# [Data extracts]

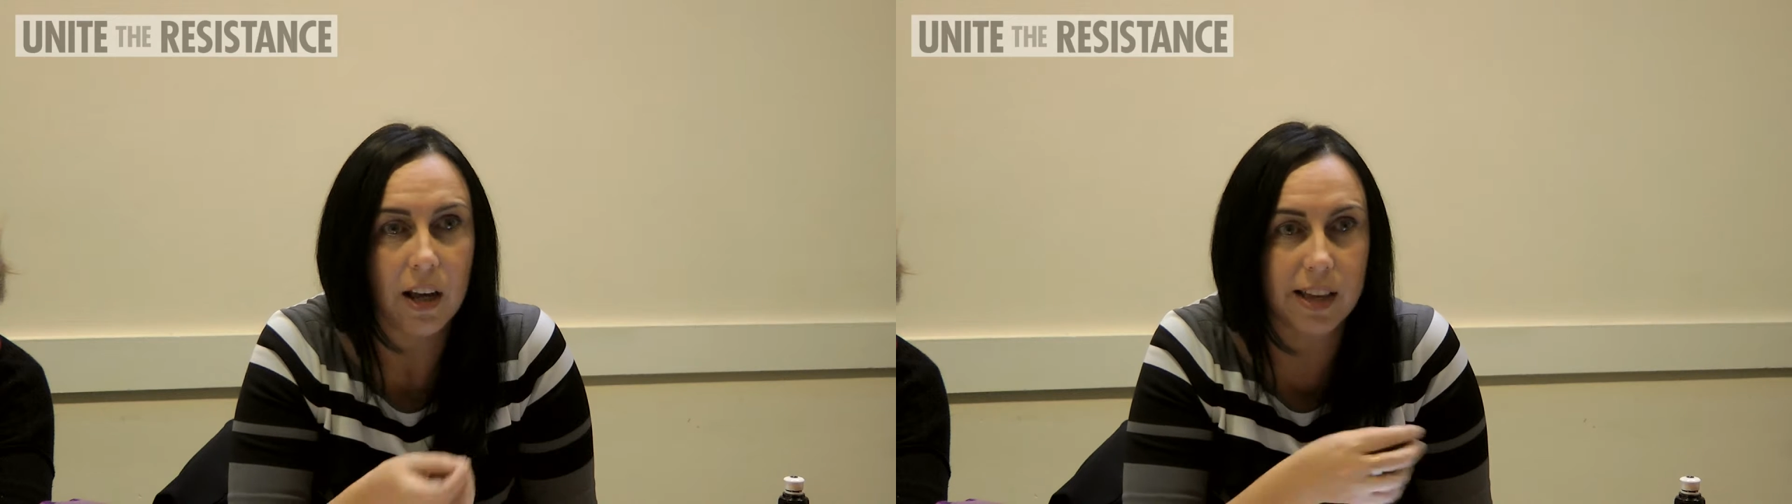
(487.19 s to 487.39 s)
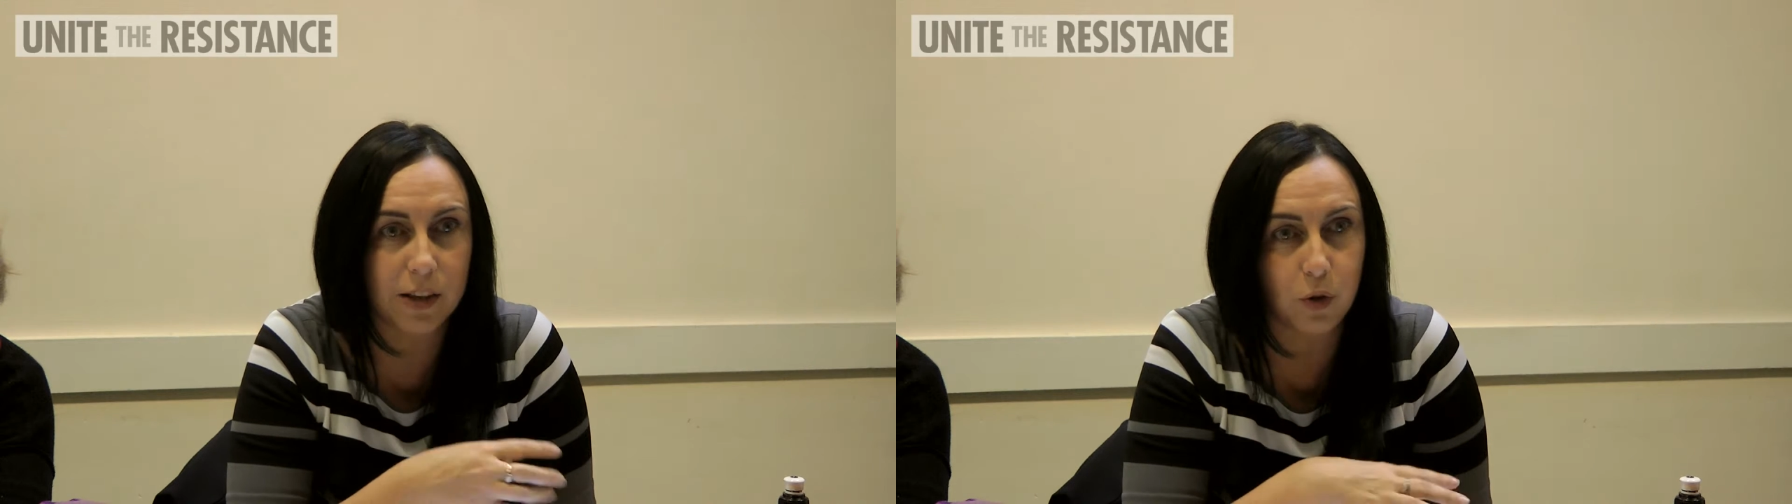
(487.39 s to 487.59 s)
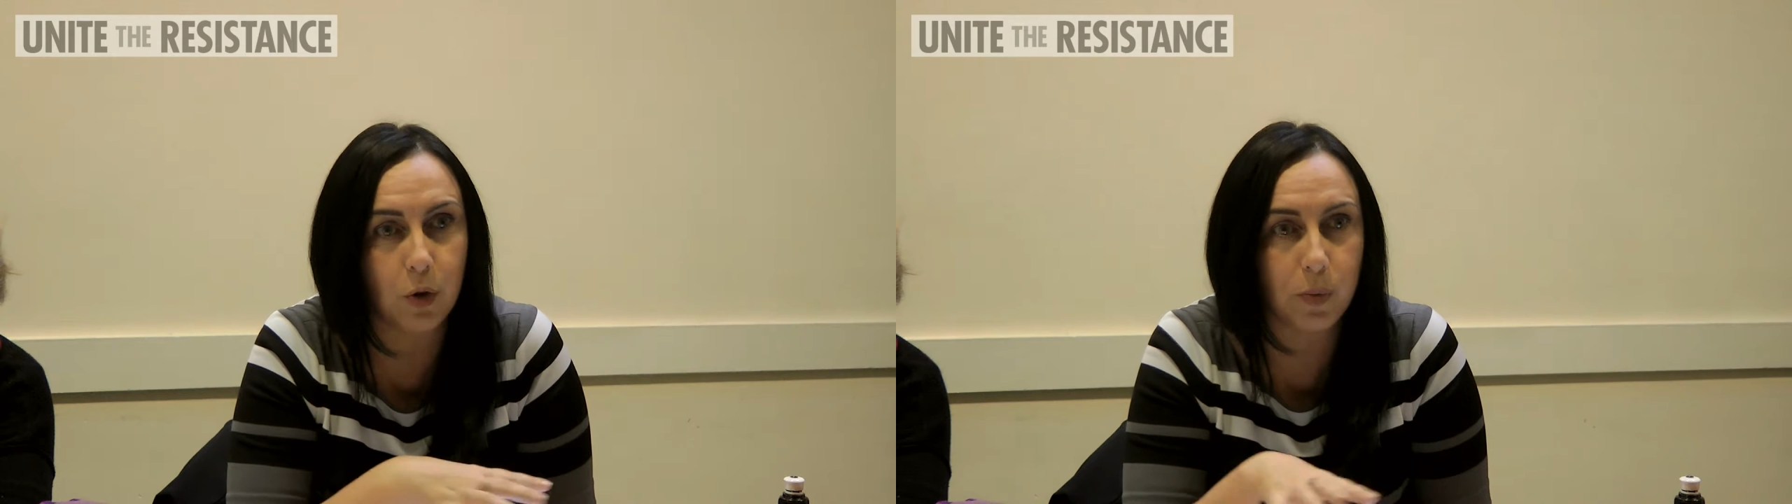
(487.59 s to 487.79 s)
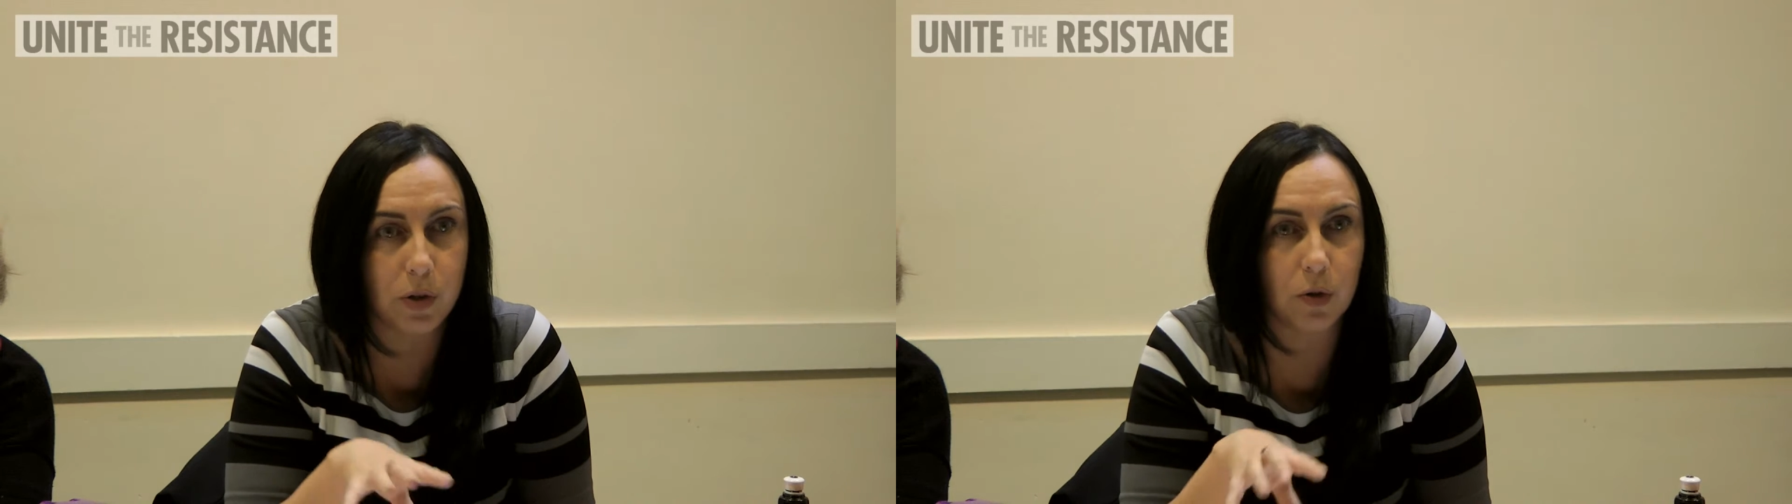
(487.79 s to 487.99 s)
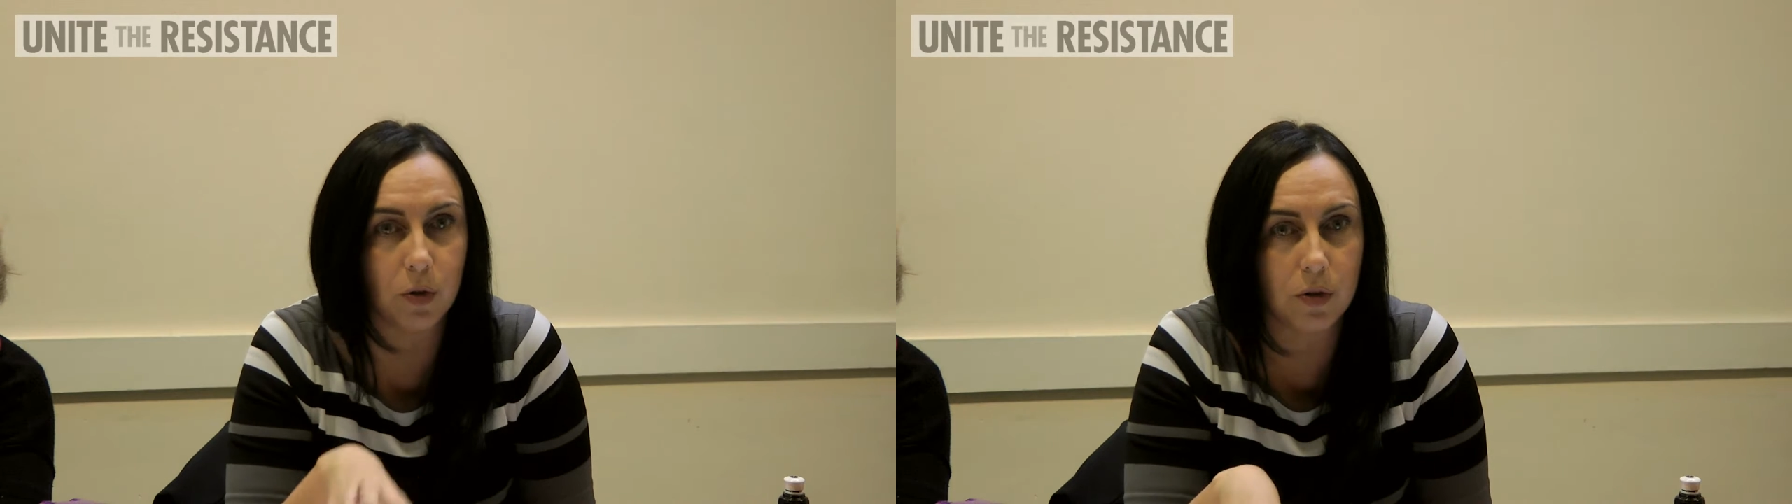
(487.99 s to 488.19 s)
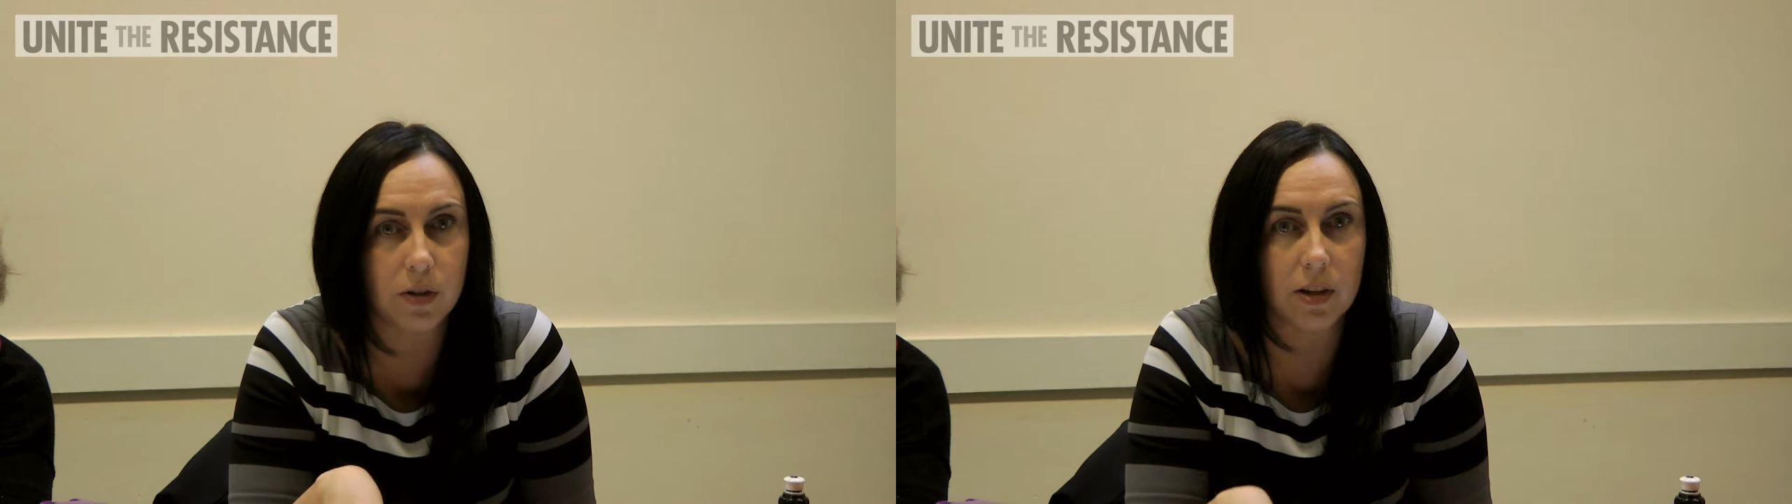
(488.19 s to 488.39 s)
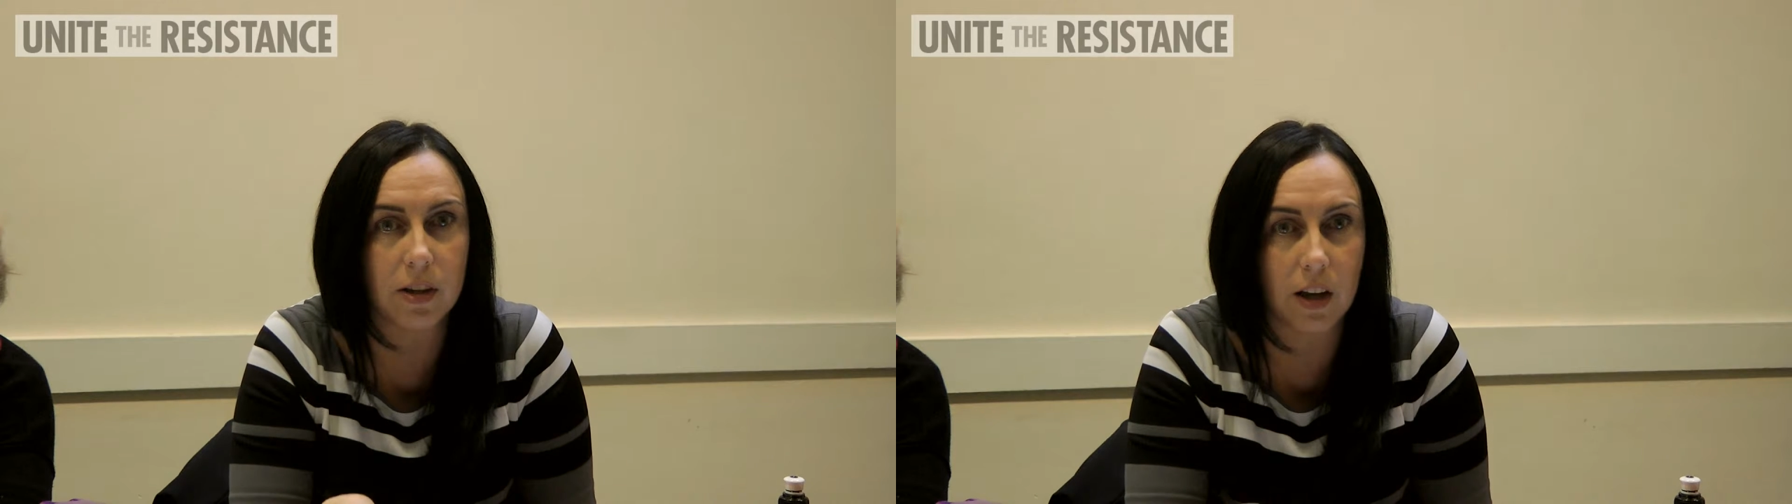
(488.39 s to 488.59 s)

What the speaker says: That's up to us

* * *

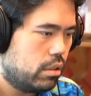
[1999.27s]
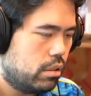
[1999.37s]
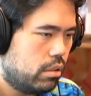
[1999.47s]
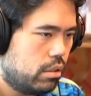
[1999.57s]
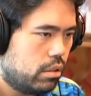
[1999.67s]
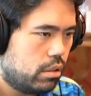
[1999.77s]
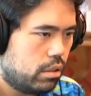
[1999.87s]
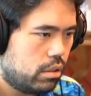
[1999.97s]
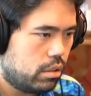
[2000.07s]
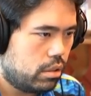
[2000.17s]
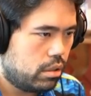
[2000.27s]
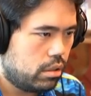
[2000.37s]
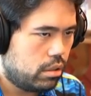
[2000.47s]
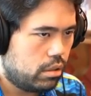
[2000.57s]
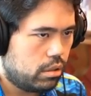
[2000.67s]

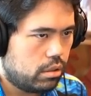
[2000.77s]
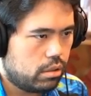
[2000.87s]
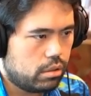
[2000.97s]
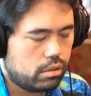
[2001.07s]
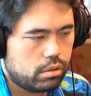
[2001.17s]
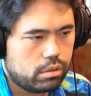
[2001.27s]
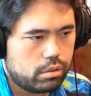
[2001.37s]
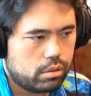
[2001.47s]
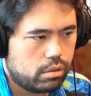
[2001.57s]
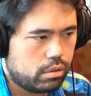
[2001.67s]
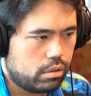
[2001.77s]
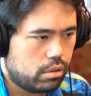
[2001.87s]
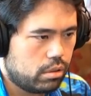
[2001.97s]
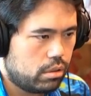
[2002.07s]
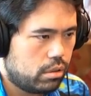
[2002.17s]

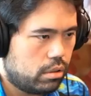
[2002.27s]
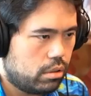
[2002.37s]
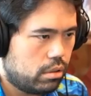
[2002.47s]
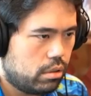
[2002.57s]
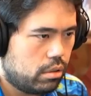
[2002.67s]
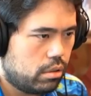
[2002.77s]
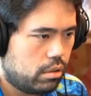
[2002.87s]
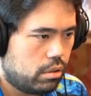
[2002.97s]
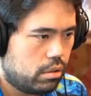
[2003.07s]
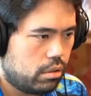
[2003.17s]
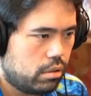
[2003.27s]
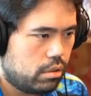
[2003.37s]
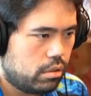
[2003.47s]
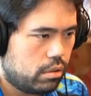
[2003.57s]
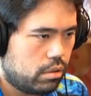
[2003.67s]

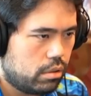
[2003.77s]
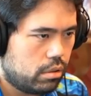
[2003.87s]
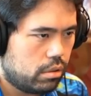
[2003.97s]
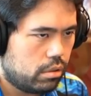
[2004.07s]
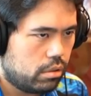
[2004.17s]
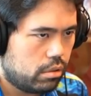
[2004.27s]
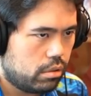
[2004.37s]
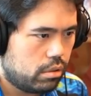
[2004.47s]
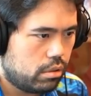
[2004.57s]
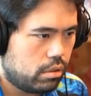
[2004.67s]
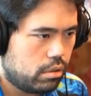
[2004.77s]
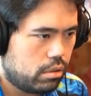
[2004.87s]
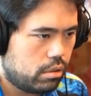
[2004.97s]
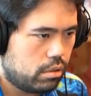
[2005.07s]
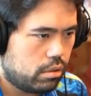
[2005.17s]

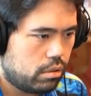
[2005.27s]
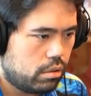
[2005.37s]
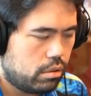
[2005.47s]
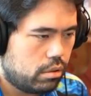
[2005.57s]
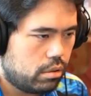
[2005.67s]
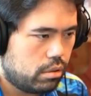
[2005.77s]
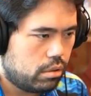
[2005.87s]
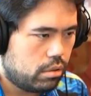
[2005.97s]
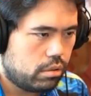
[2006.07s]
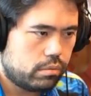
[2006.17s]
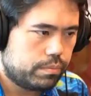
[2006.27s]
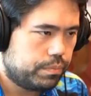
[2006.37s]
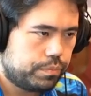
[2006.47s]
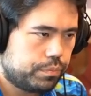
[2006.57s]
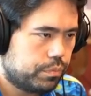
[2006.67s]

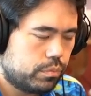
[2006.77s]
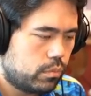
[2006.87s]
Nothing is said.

==

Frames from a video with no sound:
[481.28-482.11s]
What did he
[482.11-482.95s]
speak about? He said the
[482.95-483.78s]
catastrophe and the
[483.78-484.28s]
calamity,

# [Work instructions]
All that should be printed is the run of lines above from the one with "(487.19 s to 487.39 s)" through the one with "What the speaker says: That's up to us", both included, exactly as given, with pictures left out.

# [Solution]
(487.19 s to 487.39 s)
(487.39 s to 487.59 s)
(487.59 s to 487.79 s)
(487.79 s to 487.99 s)
(487.99 s to 488.19 s)
(488.19 s to 488.39 s)
(488.39 s to 488.59 s)

What the speaker says: That's up to us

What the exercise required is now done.